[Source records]

####################

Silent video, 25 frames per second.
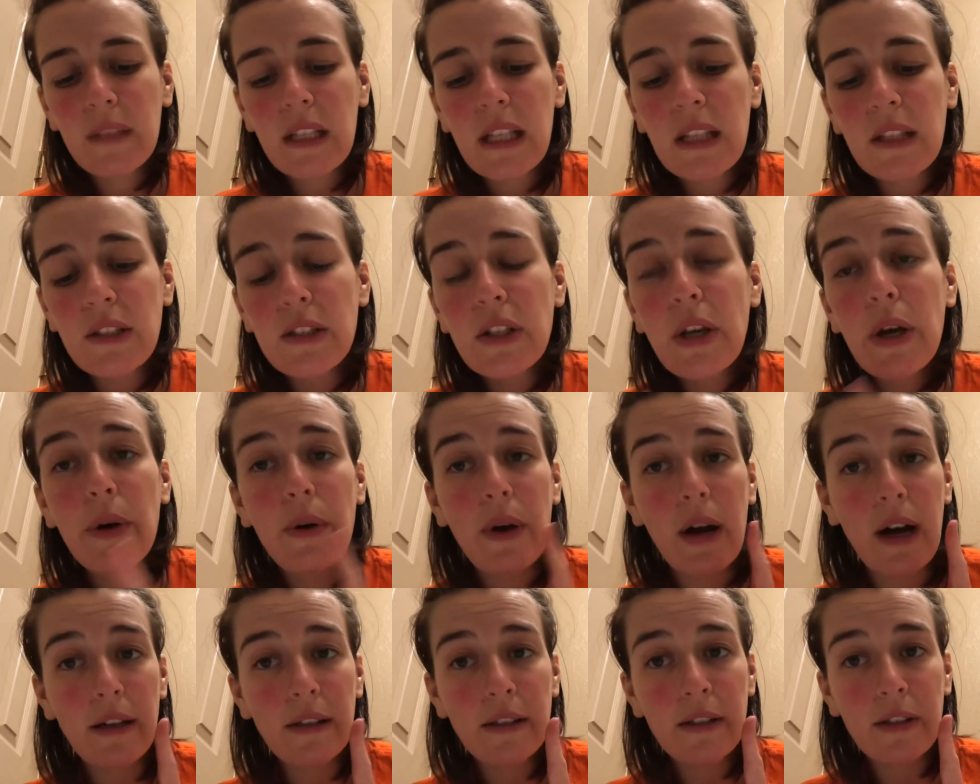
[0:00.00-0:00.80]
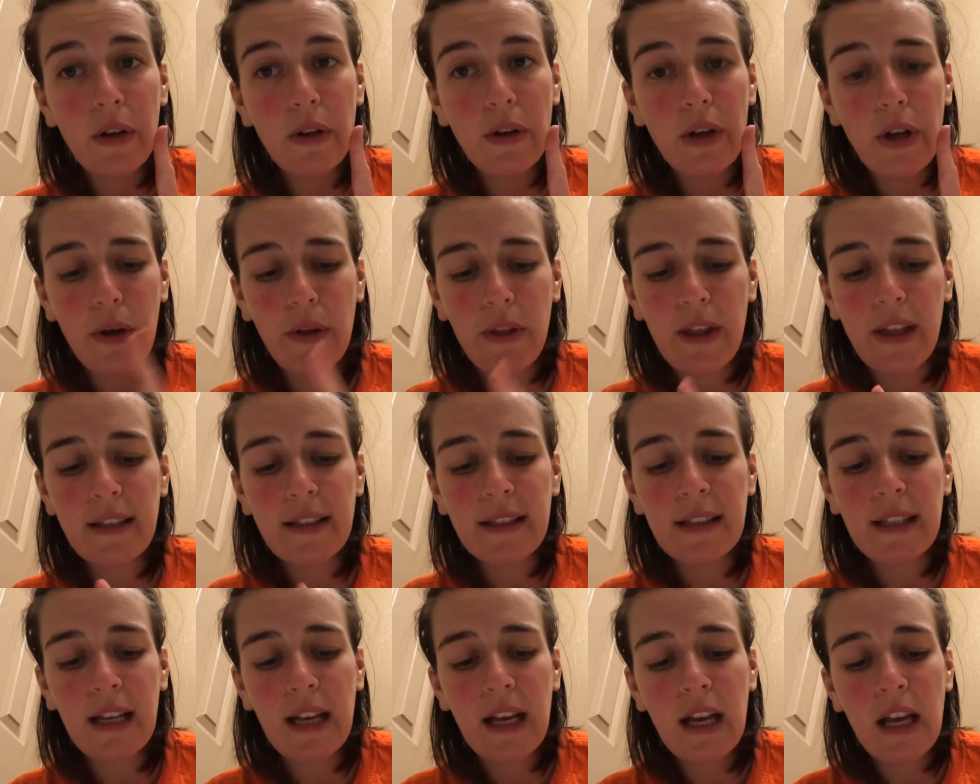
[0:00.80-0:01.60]
So also know
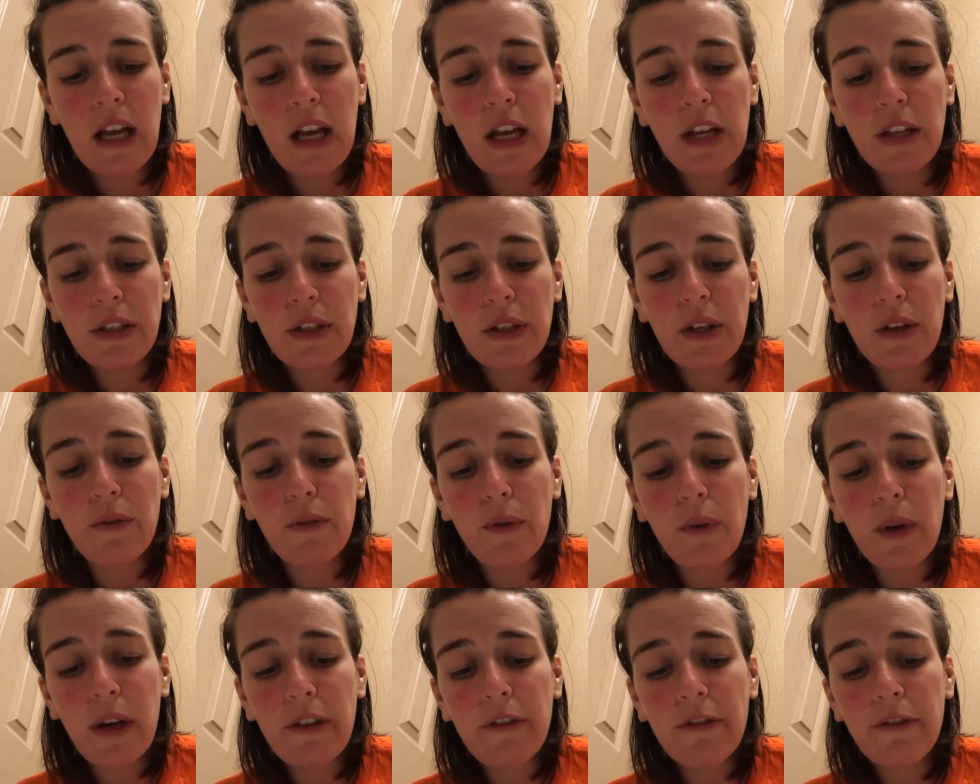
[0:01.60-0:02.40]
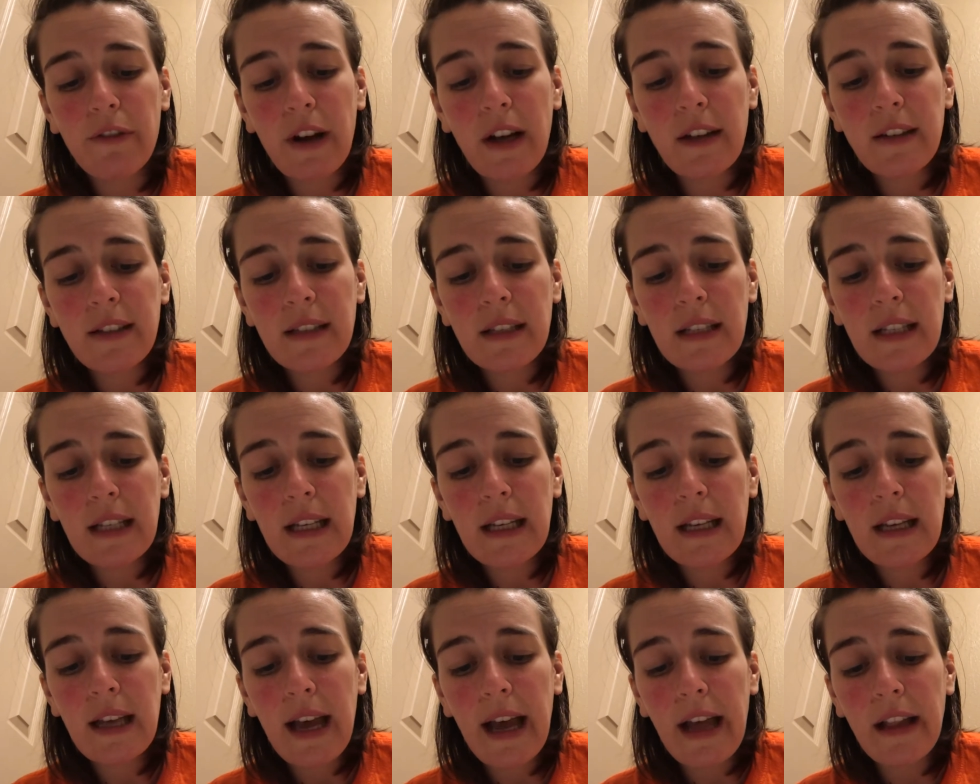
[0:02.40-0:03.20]
this, to avoid
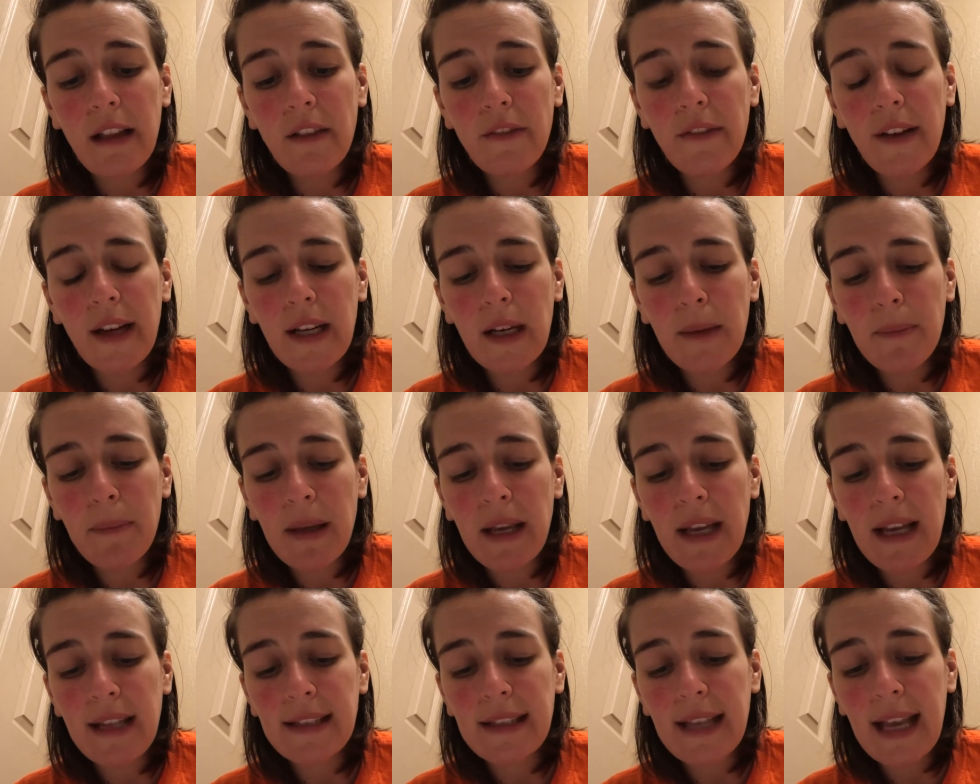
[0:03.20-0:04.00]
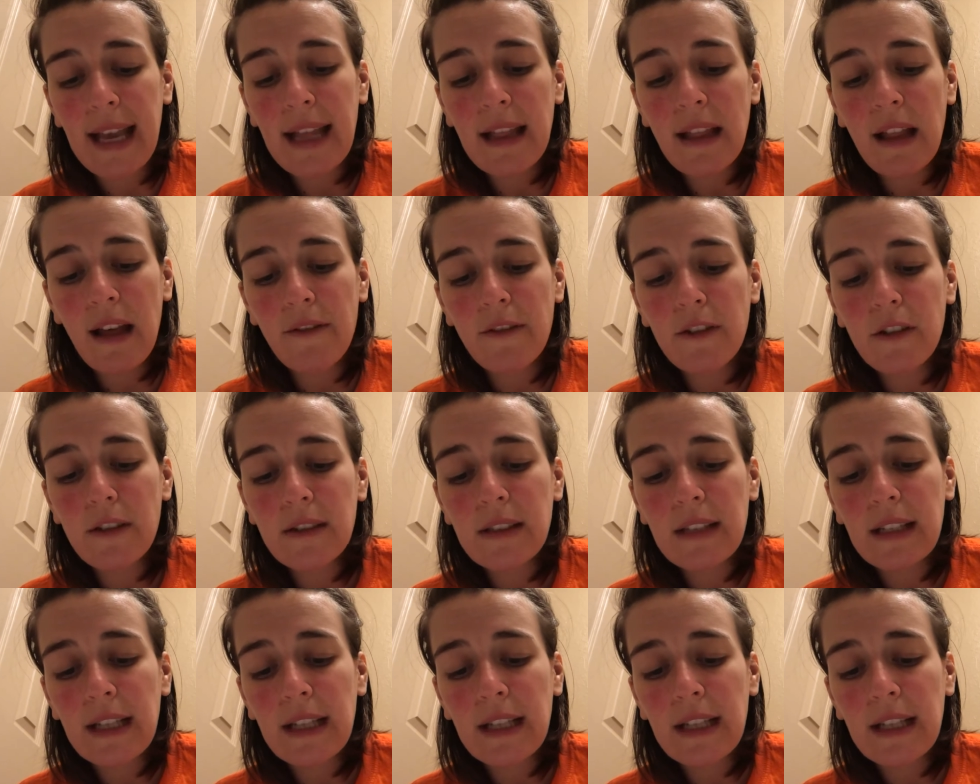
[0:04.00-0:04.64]
falsely elevated PSA levels,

####################

PROBLEM DESCRIPTION.
Type the entries above out again exactly, with no pictures.

SOLUTION BELOW.
Silent video, 25 frames per second.
[0:00.00-0:00.80]
[0:00.80-0:01.60]
So also know
[0:01.60-0:02.40]
[0:02.40-0:03.20]
this, to avoid
[0:03.20-0:04.00]
[0:04.00-0:04.64]
falsely elevated PSA levels,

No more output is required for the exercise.